By Marjorie Cohn, AlterNet. Posted June 22, 2006.


Why did the Army cover up the killing of two U.S. soldiers by Iraqi Army trainees? Two years after the murders, the truth has come to light.

Sgt. Patrick R. McCaffrey Sr. and 1st Lt. Andre D. Tyson died on this day two years ago in Balad, Iraq. Back then, military officials reported that enemy insurgents ambushed them. The Army subsequently conducted an investigation and learned the men were targeted and killed by Iraqi troops they were training.

Although the Army completed its investigation on Sept. 30, 2005, it failed to clarify the initial notification to the families for nine months. It took a May 22 letter from Sen.

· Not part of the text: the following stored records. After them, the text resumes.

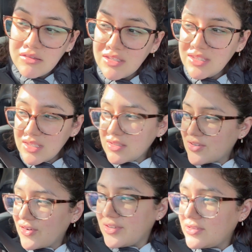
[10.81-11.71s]
This is
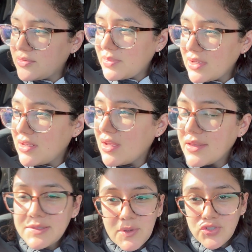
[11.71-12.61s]
going to be a
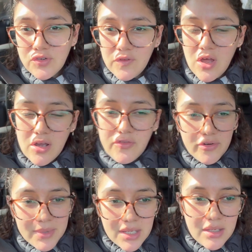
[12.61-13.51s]
special vlog for
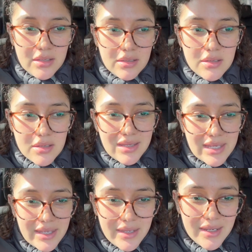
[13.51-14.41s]
me.
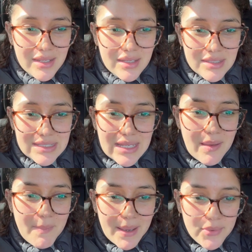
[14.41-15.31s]
It is
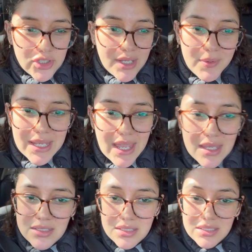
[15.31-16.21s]
my birthday
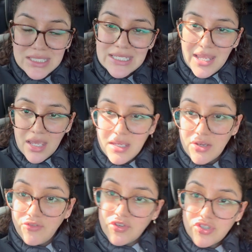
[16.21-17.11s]
weekend. Today
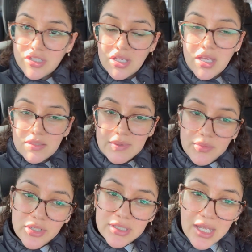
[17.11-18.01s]
officially is my
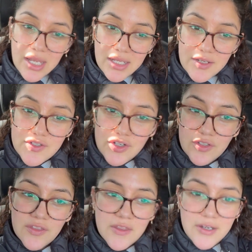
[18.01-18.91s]
birthday and I
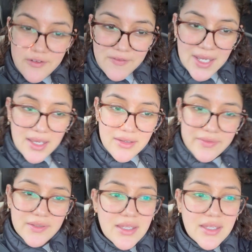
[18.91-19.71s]
turned 35,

Barbara Boxer's office to force the Army to finally come clean.

A month before he died, Patrick told his father that Iraqi forces they were training had attacked his unit. When he filed a complaint with his chain of command, Patrick "was told to keep his mouth shut," his mother said.

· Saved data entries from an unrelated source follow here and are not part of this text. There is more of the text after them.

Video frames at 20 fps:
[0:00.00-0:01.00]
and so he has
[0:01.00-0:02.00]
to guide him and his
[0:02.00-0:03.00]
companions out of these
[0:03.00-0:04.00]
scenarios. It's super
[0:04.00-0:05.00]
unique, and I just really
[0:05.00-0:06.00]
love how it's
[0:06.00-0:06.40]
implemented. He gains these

After Patrick died, his parents conducted their own investigations. The Army denied requests to see autopsy reports. The McCaffreys persisted. They talked to soldiers in their son's unit and managed to learn what really happened.

Bob McCaffrey was informed by members of his son's company that insurgents were offering Iraqi soldiers about $100 for each American they could kill. "Iraqi troops are turning on their American counterparts," Bob said. "That puts a knock in the spin that the White House is trying to put on this story -- how the Iraqis are being well-trained and are getting ready to take over."

Nadia McCaffrey learned that after her son was shot, a U.S. truck arrived. It picked up Lt. Tyson, who was dead, but did not take her son who was still alive. The truck returned later and took him to the base, where he bled to death.

Yesterday, Brig. Gen. Oscar Hilman and three other officers visited Patrick's mother to deliver the official report. "It was overwhelming," Nadia told me. "I had to live through the whole thing again."

The officers "tried to patronize me as a good mom," she added. "I said I won't stand for that. I want the truth!"

When Nadia talked to Army officers yesterday she asked them, "How could you possibly let this happen"? They sat silent.

An Army official cited the "complexity" of the case as an excuse for the delay in telling the families how their sons really died, according to the Los Angeles Times.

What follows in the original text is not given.